What you are asked to do:
Would you return the listing that follows exactly, leaving its pictures behind?

Records shown:
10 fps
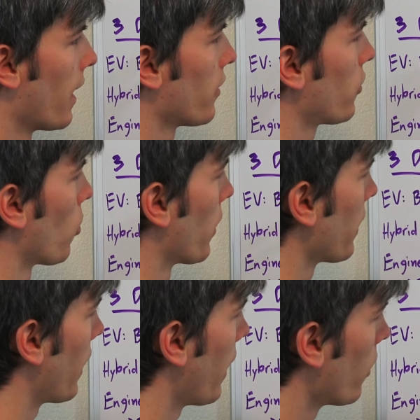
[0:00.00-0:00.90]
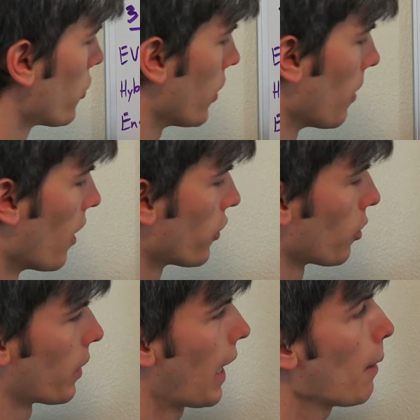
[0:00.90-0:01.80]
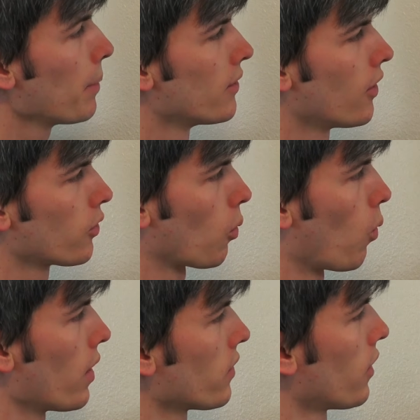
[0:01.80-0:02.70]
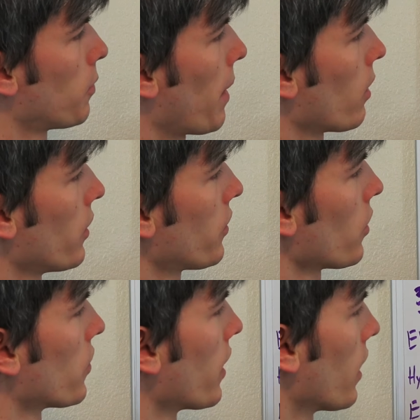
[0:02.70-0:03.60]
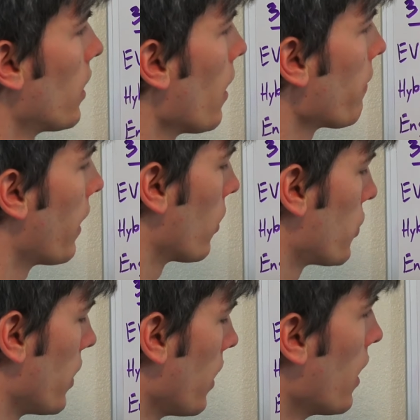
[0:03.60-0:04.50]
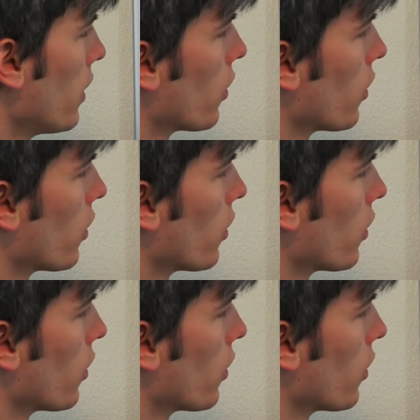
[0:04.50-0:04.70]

and storing that energy. So what happens is once this battery starts to get enough energy,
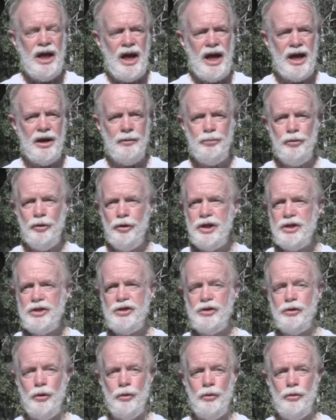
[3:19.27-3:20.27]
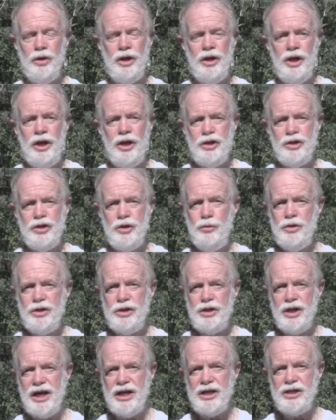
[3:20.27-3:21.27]
And pretty soon, she was
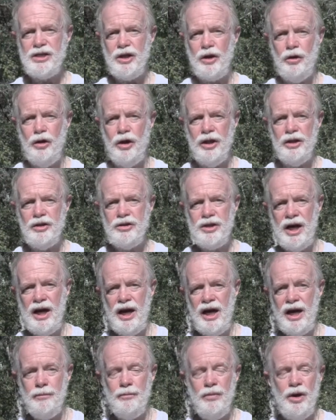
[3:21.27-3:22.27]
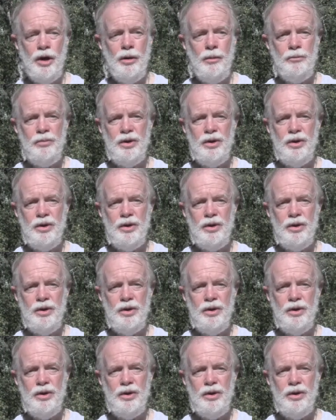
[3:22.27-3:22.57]
dancing all the time.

Reply to the exercise:
10 fps
[0:00.00-0:00.90]
[0:00.90-0:01.80]
[0:01.80-0:02.70]
[0:02.70-0:03.60]
[0:03.60-0:04.50]
[0:04.50-0:04.70]

and storing that energy. So what happens is once this battery starts to get enough energy,
[3:19.27-3:20.27]
[3:20.27-3:21.27]
And pretty soon, she was
[3:21.27-3:22.27]
[3:22.27-3:22.57]
dancing all the time.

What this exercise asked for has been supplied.